One sector that has totally absorbed the goodness of 3D printing technology and is enjoying its facilities is the health sector. Prosthetics, drugs, surgical equipment and replacements, have all seen the immense benefits of 3D technology. Another field of health where this technology is evolving is the healing process.
People will now get a relief from their thick and heavy casts which are itchy and unmanageable. They lead to the stiffness of the limb which has to be followed by another treatment session to restore the strength of the limb.
A Spanish start-up Xkelet has developed this cast known as Xkelet orthosis. These are developed from iPad scans and have also won the coveted Red Dot design award.
The people involved in the development of this cast are Girona, Spain-based Jordi Turi, Ricardo Veiga, Roberto Sancho and Daniel Oliver.
The PUSH acceleration program 2015 has immensely helped in the development of this program. The Xkelet is custom fit and to make the fittings perfect, the XKSS Xkelet 3D scanning app has been developed. This app runs on the iPad and scans the injured limb. The data gathered is stored in the app and then used to make the 3D printed cast.
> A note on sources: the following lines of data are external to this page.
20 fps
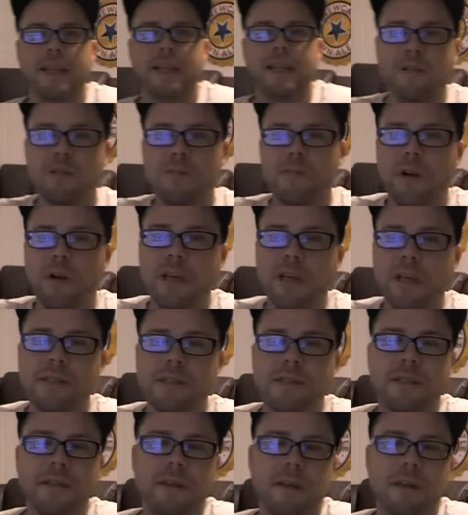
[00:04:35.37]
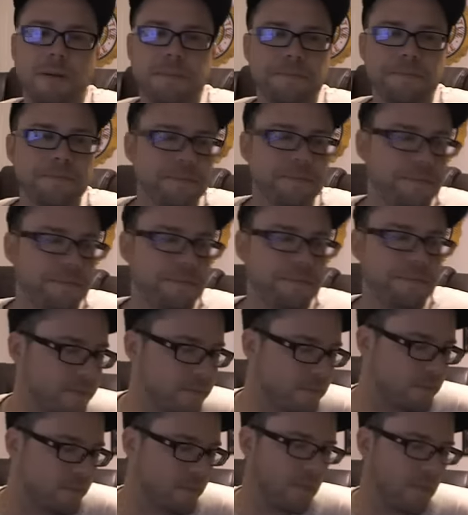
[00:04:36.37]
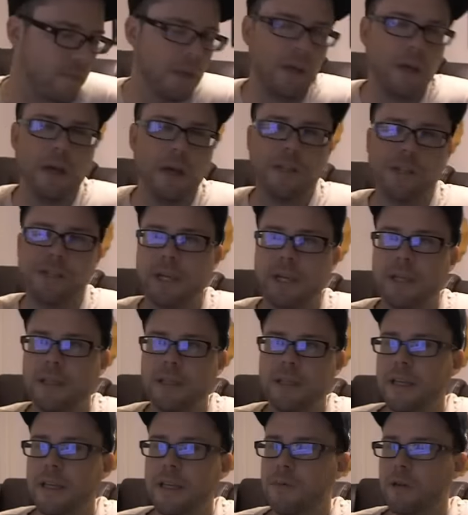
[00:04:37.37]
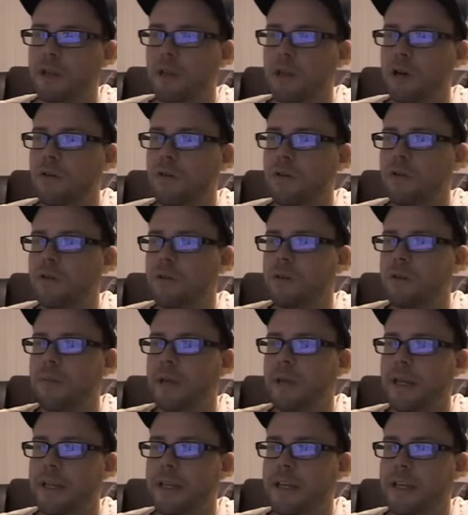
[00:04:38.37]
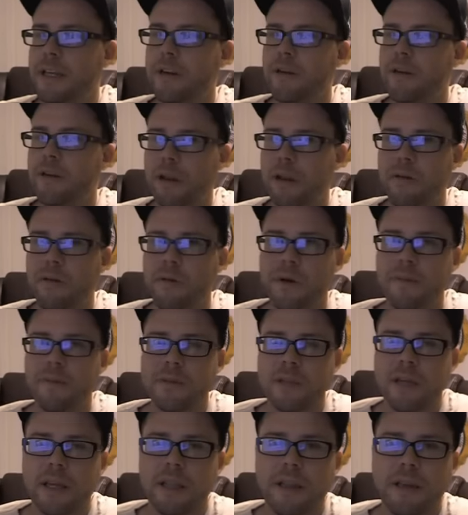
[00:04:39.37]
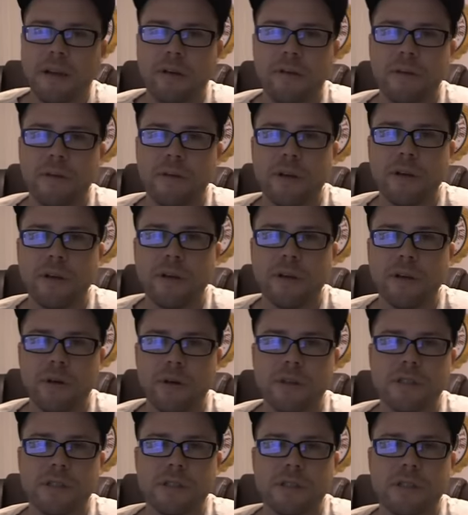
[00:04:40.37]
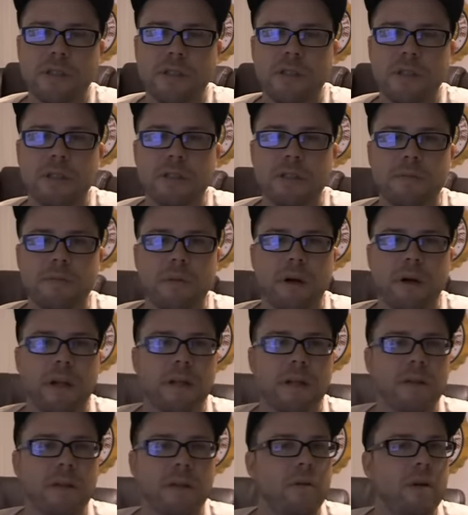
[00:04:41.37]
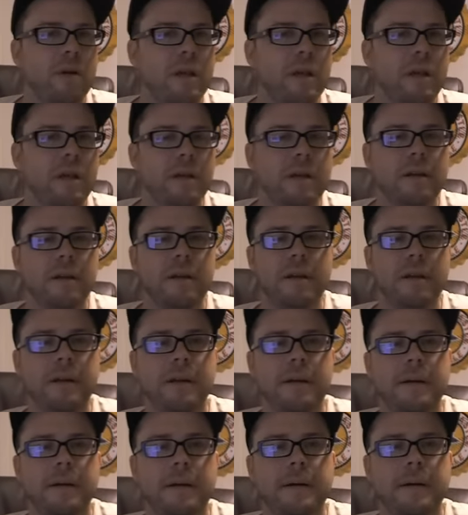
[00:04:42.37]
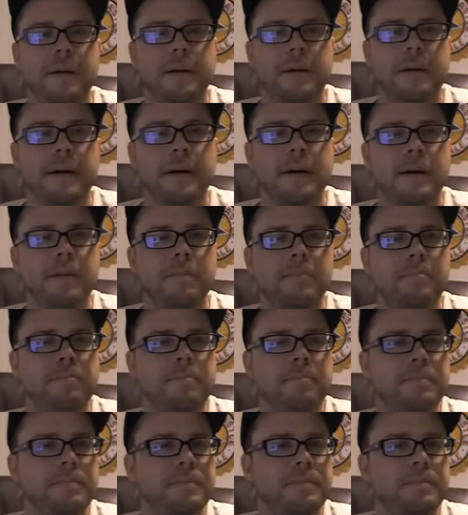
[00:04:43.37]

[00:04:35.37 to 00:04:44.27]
of those breaks, uh, check the link below. There'll be an eCrater website there where you can purchase the spot in the break. Um,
The Osteoid Medical cast is also made on the same lines but the Xkelet scores higher due to its scalability and ability to be scanned on an iPad. This technology is using iPad whereas most of the other concepts rely on 3D scanning techniques which are difficult to access by all.
The Xkelet casts are 3D printed using an SLS 3D printer. They are made of waterproof and hypoallergenic PA2200 plastic, which has an ISO10993-1 certification of biocompatible.
It took a long time for the designers to derive at this mesh-like lightweight and durable cast design, as they worked on3D printers like Maya, Rhino, Solid Works, and Fusion, to name a few.